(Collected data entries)

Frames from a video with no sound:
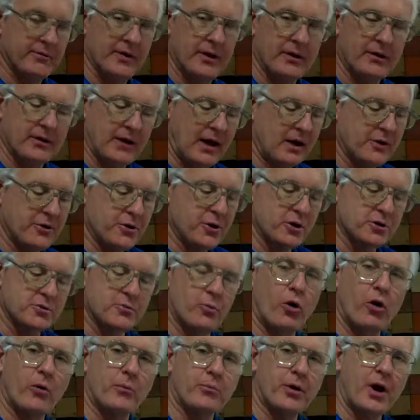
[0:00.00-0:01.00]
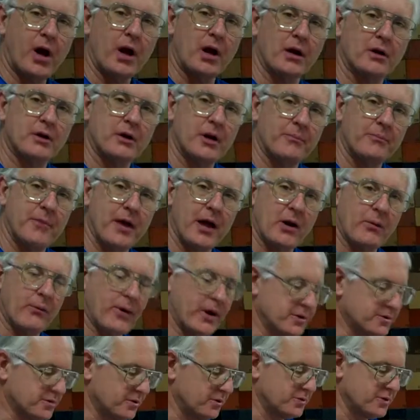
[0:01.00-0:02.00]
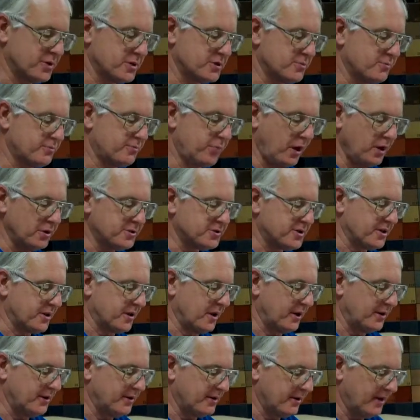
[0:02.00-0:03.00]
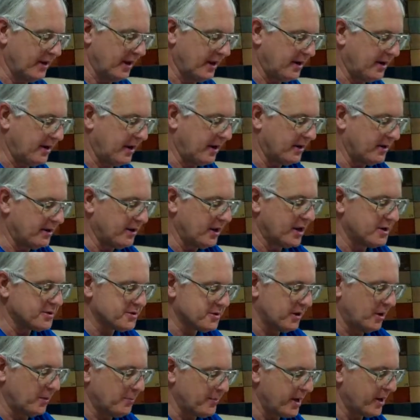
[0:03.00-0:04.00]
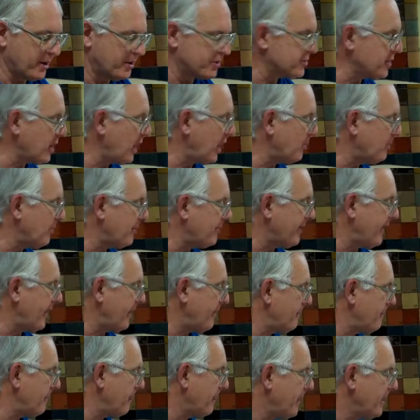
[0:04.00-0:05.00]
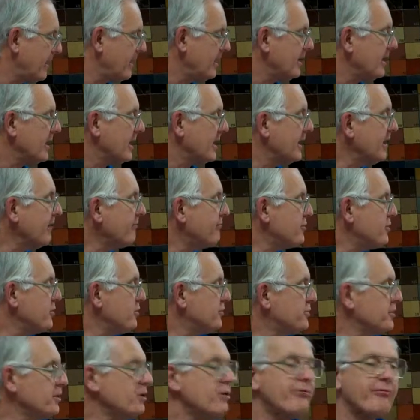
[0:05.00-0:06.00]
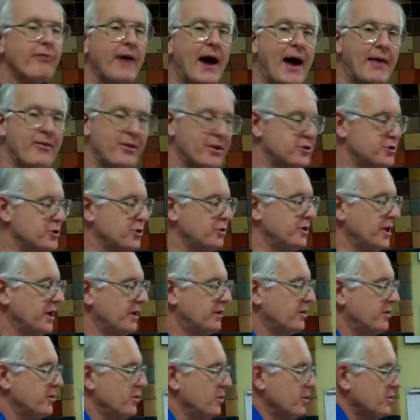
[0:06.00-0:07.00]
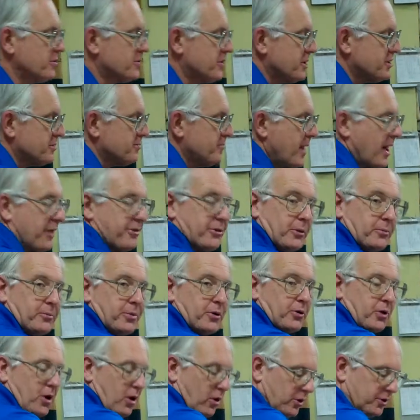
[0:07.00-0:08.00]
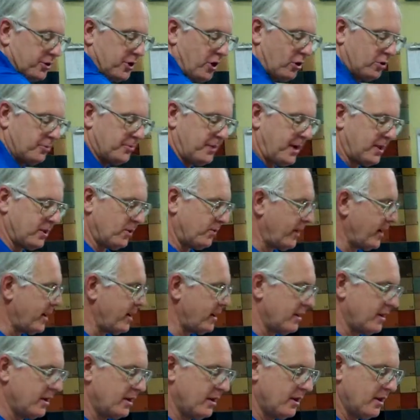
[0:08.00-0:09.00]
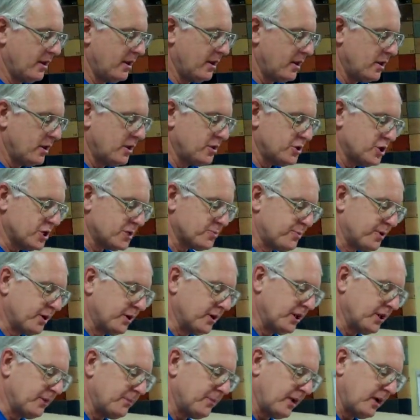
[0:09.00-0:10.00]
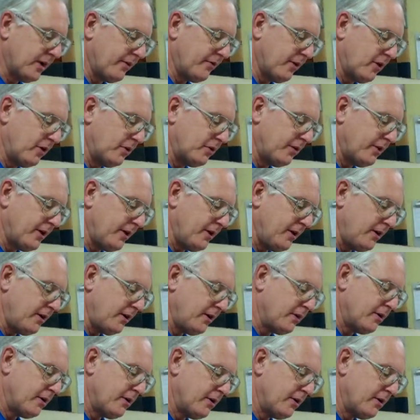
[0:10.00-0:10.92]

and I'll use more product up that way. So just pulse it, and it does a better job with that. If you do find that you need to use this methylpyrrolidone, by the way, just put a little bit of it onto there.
--
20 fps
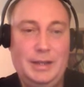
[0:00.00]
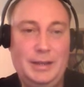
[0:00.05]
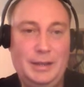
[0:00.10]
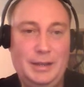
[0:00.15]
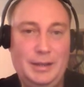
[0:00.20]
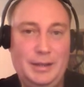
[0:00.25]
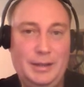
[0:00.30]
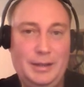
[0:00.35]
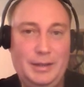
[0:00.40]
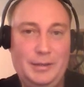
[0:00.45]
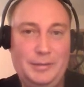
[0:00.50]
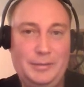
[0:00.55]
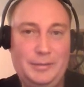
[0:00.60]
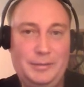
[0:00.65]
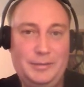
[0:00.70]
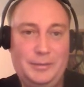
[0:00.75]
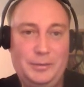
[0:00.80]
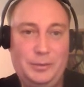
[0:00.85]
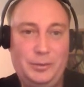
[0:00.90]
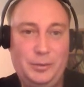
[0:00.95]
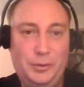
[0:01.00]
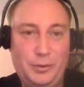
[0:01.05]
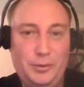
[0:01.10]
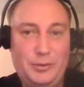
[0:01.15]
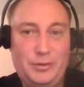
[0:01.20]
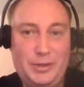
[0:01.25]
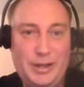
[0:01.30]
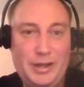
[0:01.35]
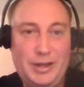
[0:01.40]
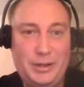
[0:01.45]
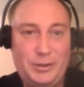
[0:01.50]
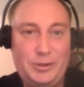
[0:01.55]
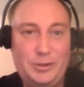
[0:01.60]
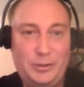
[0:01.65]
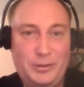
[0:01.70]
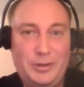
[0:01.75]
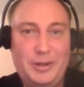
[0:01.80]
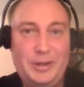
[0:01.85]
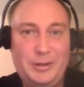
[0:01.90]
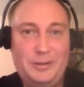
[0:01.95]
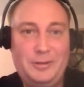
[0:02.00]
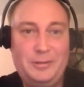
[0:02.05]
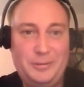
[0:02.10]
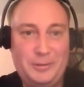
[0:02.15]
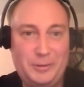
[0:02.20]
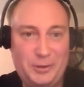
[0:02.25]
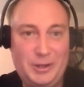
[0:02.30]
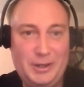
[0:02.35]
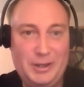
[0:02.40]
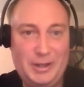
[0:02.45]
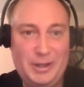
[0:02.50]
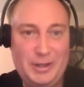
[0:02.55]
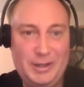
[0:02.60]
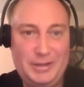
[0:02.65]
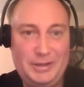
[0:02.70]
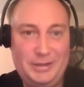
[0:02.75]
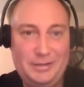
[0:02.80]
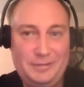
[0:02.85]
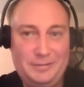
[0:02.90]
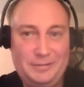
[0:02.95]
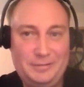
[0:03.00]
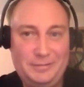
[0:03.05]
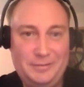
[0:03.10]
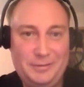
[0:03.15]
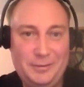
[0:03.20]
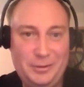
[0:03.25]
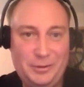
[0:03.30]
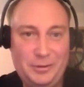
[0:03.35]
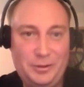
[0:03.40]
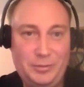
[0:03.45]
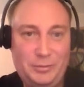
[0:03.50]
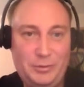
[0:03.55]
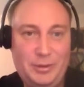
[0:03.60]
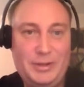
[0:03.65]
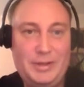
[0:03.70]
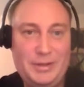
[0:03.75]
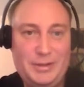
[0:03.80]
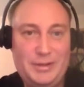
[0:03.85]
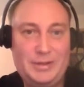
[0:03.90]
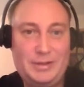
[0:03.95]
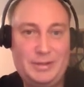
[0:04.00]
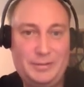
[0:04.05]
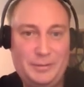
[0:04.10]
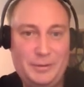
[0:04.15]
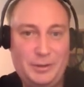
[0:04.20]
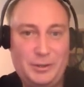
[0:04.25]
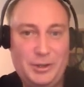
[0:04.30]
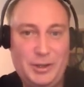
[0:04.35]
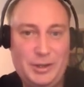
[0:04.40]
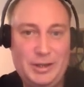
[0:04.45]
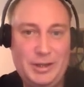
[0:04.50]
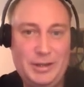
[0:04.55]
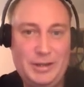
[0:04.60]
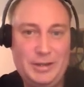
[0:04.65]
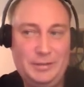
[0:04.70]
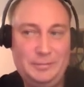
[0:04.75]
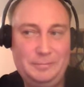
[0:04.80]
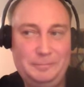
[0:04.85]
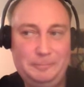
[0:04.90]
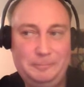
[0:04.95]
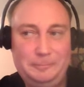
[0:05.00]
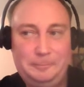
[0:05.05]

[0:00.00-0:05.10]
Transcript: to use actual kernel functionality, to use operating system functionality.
* * *
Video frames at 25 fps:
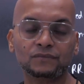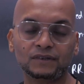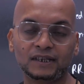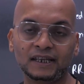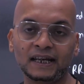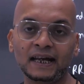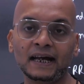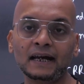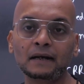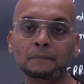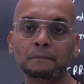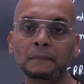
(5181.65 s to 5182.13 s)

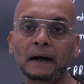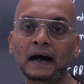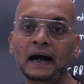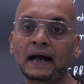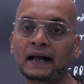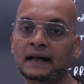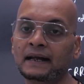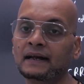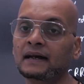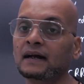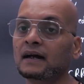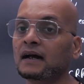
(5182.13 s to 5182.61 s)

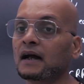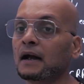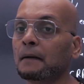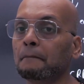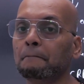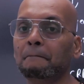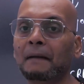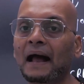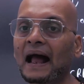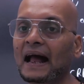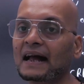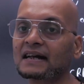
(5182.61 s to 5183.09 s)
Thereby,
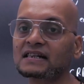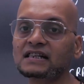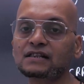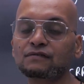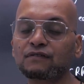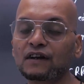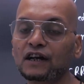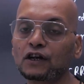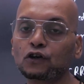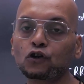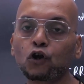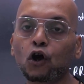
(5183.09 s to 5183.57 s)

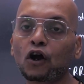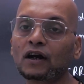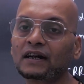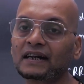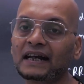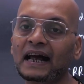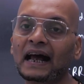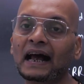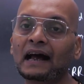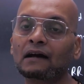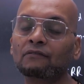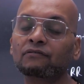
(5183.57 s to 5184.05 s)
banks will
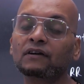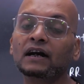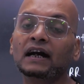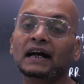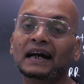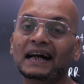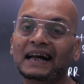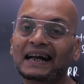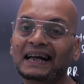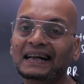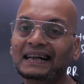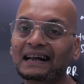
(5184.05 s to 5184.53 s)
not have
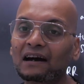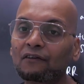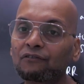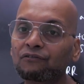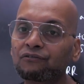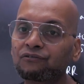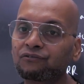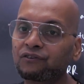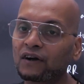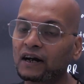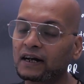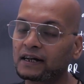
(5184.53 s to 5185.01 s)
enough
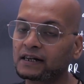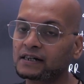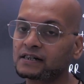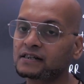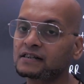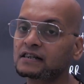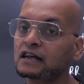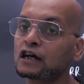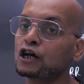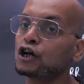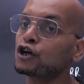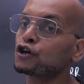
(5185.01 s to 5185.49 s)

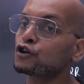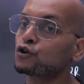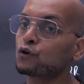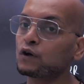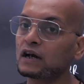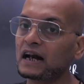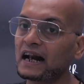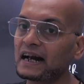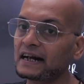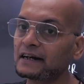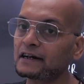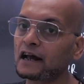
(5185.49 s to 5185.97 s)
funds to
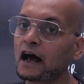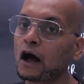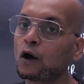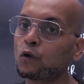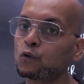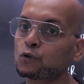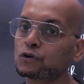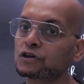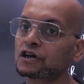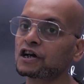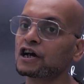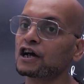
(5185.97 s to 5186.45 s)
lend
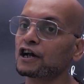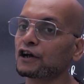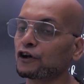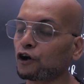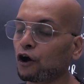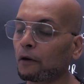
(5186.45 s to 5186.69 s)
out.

### Your goal
Once the line with "Frames from a" is found in the data above, reproduce it and each line after it exactly, through the line with "[0:09.00-0:10.00]". Omit the pictures.

### Reply
Frames from a video with no sound:
[0:00.00-0:01.00]
[0:01.00-0:02.00]
[0:02.00-0:03.00]
[0:03.00-0:04.00]
[0:04.00-0:05.00]
[0:05.00-0:06.00]
[0:06.00-0:07.00]
[0:07.00-0:08.00]
[0:08.00-0:09.00]
[0:09.00-0:10.00]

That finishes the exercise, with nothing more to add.